For many institutions, the concept of “advancement performance metrics” can be boiled down to a collection of quantifiable goals that represent some number more than last year’s. For instance, you may have a metric for an increased number of $1,000 donors. Or, you may have a metric for an increased number of “moves,” or “visits” you should complete with major gift donors and prospects. Or, you may have a metric that represents an increased number Twitter followers for your institutional account. For many of us, quantity rules and metrics take on the task of answering the question, “how many?”
And while the “how many?” question is important, it is not the most important question. Indeed, if you are aiming to encourage the very best gifts from the vast majority of your constituents, the real question you should be addressing is not “how many?” but, rather, “how deeply?”
“How deeply?” suggests something different about our work. It suggests that we should care about how emotionally-connected people are with our institutions. “How deeply?” changes the focus from the metric itself to the individual the metric represents. “How deeply?” doesn’t ask us to count bodies, it asks us to measure interest and passion within those bodies.
If your institutional advancement goal is to serve more and better by building or renovating facilities, expanding programs, growing endowments, or increasing your annual fund totals, you will exceed your goal by connecting your donors and prospects more fully and meaningfully. Simply focusing on “how many?” donors and prospects you engage will not get the job done. Having 50,000 Facebook or Twitter users who follow your institution’s page is not nearly as helpful as having 2,500 donors with 500 of them being deeply and emotionally-connected.
We operate in a world of virtual connectedness in which “how many?” is the question du jure. However, authentic human connectedness happens in real space and time. And lasting institutional progress happens through making this human connectedness consistent.

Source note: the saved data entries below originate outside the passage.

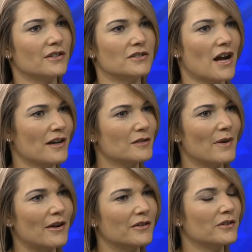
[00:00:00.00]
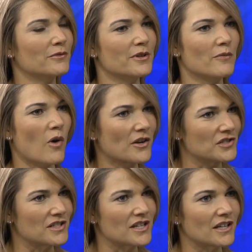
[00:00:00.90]
You talked about you were in
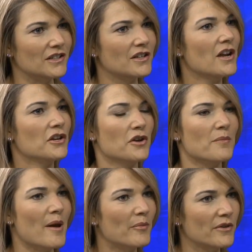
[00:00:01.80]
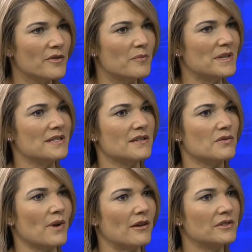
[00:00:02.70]
Washington. Mm-hmm. You're a member of the Business
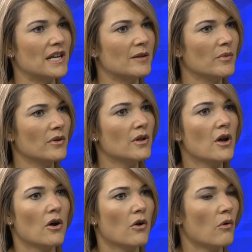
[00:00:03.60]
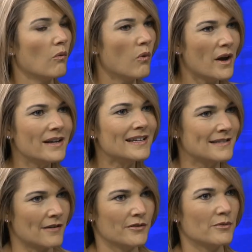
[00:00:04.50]
Roundtable. What
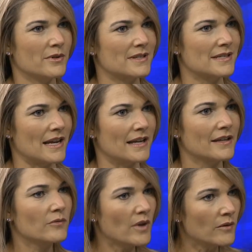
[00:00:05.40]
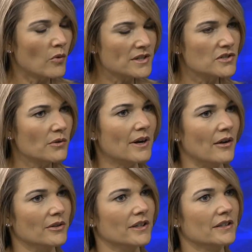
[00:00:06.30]
is everyone saying, and, and what's your
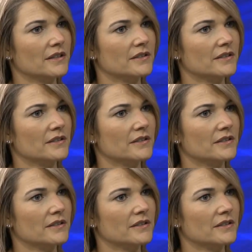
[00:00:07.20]
outlook?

So, go against the grain – go for relational depth in all that you do. Build your advancement budget and organizational chart for relational depth. Move away from event and transactional fundraising gimmicks and build your annual and strategic plans for relational depth (be prepared to ask meaningful questions of your donors and prospects during face-to-face meetings for instance). Re-assess your advisory boards and councils, your governing board, your foundation board and push yourself and your team to engage creatively the spirit of the people serving.
In the macro, we are bombarded with the question, “how many do you have?” It could be, “followers,” “likes,” “attendees,” or “moves,” “visits,” and “solicitations.” We are not asked with any consistency about the depth of emotional-connectedness of these individuals, only how many we have collected. As if the wholeness and richness of the human spirit can be summed up in a data point.
But in the micro, where individual donors make individual charitable gift decisions, all of those quantifiable metrics pale in importance to the answer to one simple question, “How deeply do they care?”